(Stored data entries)
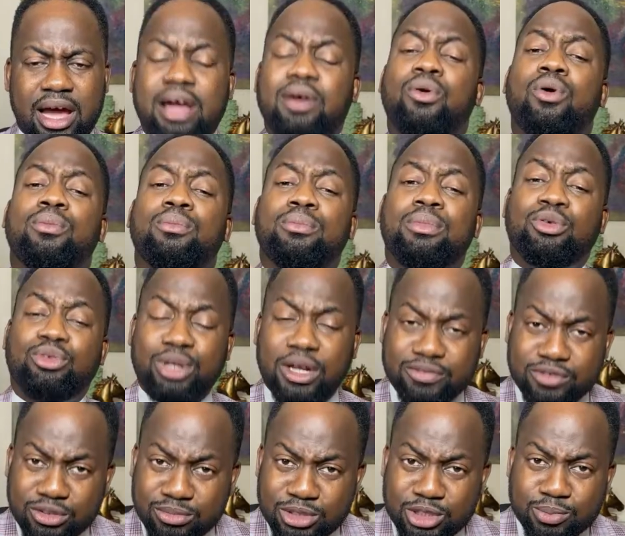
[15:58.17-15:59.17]
Oh, good
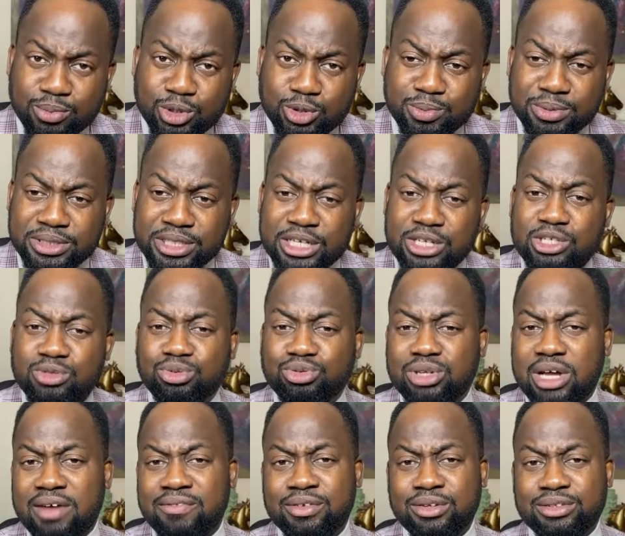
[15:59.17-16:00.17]
afternoon, Mr. Prospect. Thank you so much for
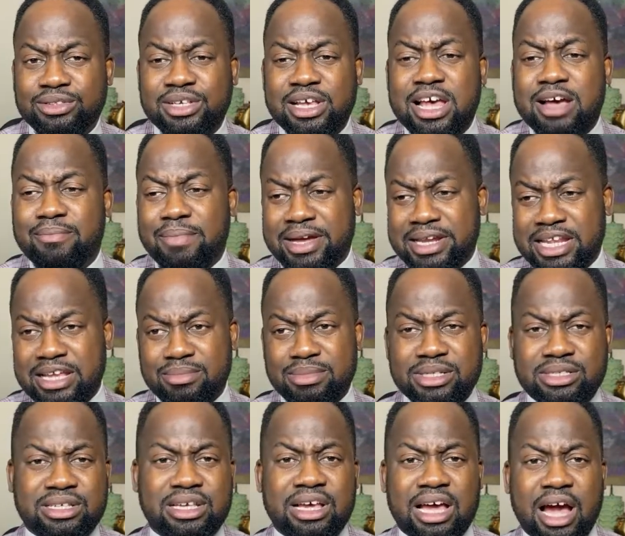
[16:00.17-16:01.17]
having us. My name
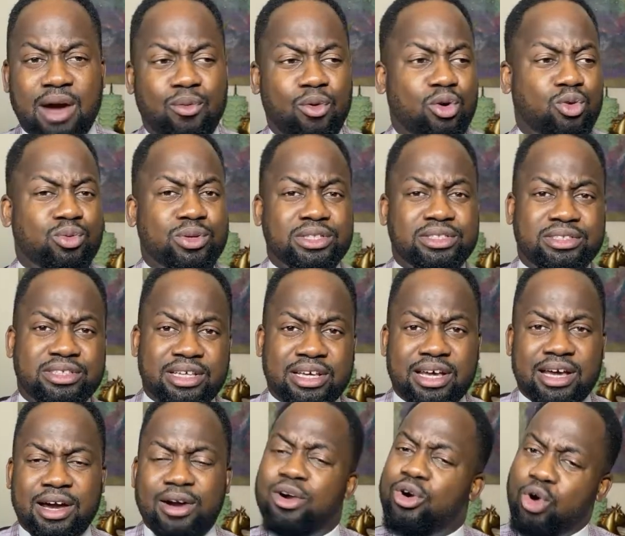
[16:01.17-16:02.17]
is, I work with,
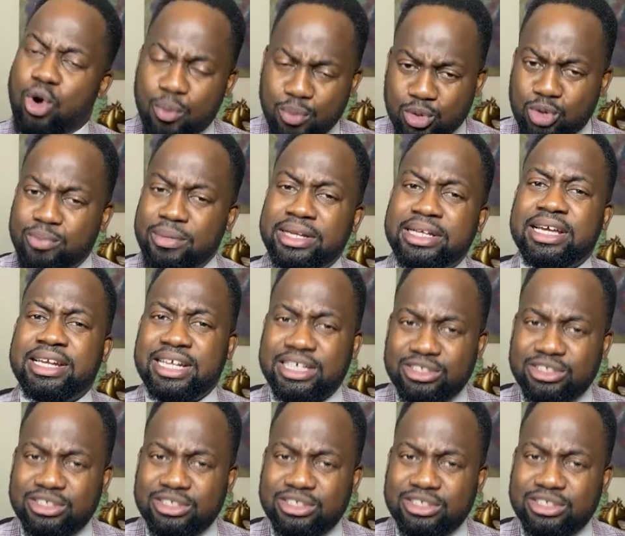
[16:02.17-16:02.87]
hope you don't mind, can I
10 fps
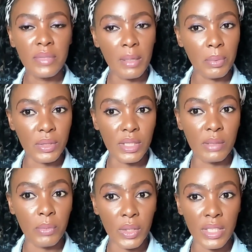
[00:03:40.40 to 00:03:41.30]

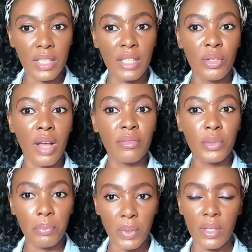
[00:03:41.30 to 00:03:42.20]
deposit money that you have
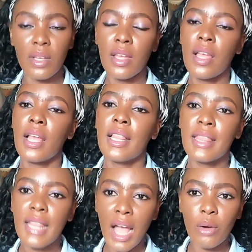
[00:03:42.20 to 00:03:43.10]
to pay.
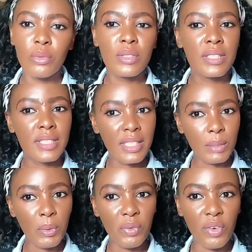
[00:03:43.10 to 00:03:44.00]
Now,
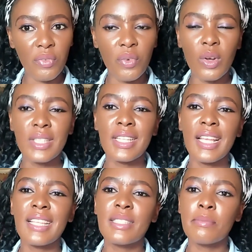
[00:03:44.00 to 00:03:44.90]
this proof of fund
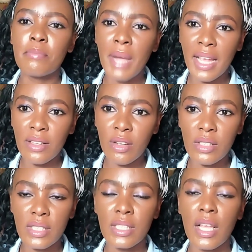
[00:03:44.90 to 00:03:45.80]
is
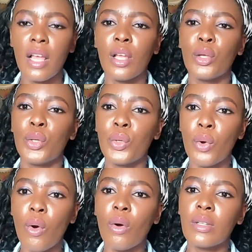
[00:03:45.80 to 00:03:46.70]
minus
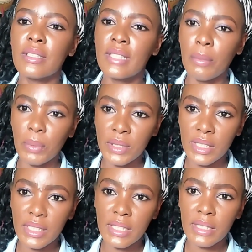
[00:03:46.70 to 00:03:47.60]
your
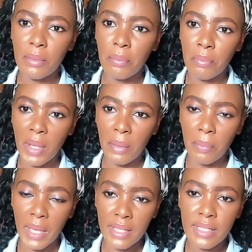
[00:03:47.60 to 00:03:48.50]
deposit
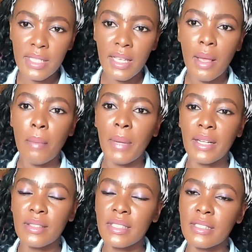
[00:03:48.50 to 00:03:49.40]
payment,
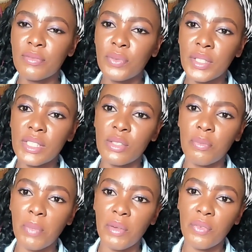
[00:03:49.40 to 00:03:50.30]
minus the fees
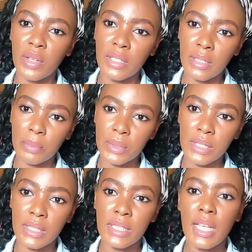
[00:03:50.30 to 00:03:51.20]
you paid for your
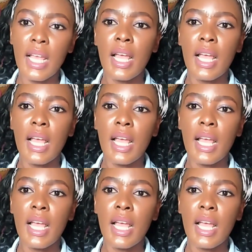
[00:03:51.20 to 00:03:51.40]
deposit.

### WORK ITEM
Above are the records. Copy exactly, and only, the lines from the line containing "[00:03:49.40 to 00:03:50.30]" through the last one, omitting any pictures.

### RESPONSE BOX
[00:03:49.40 to 00:03:50.30]
minus the fees
[00:03:50.30 to 00:03:51.20]
you paid for your
[00:03:51.20 to 00:03:51.40]
deposit.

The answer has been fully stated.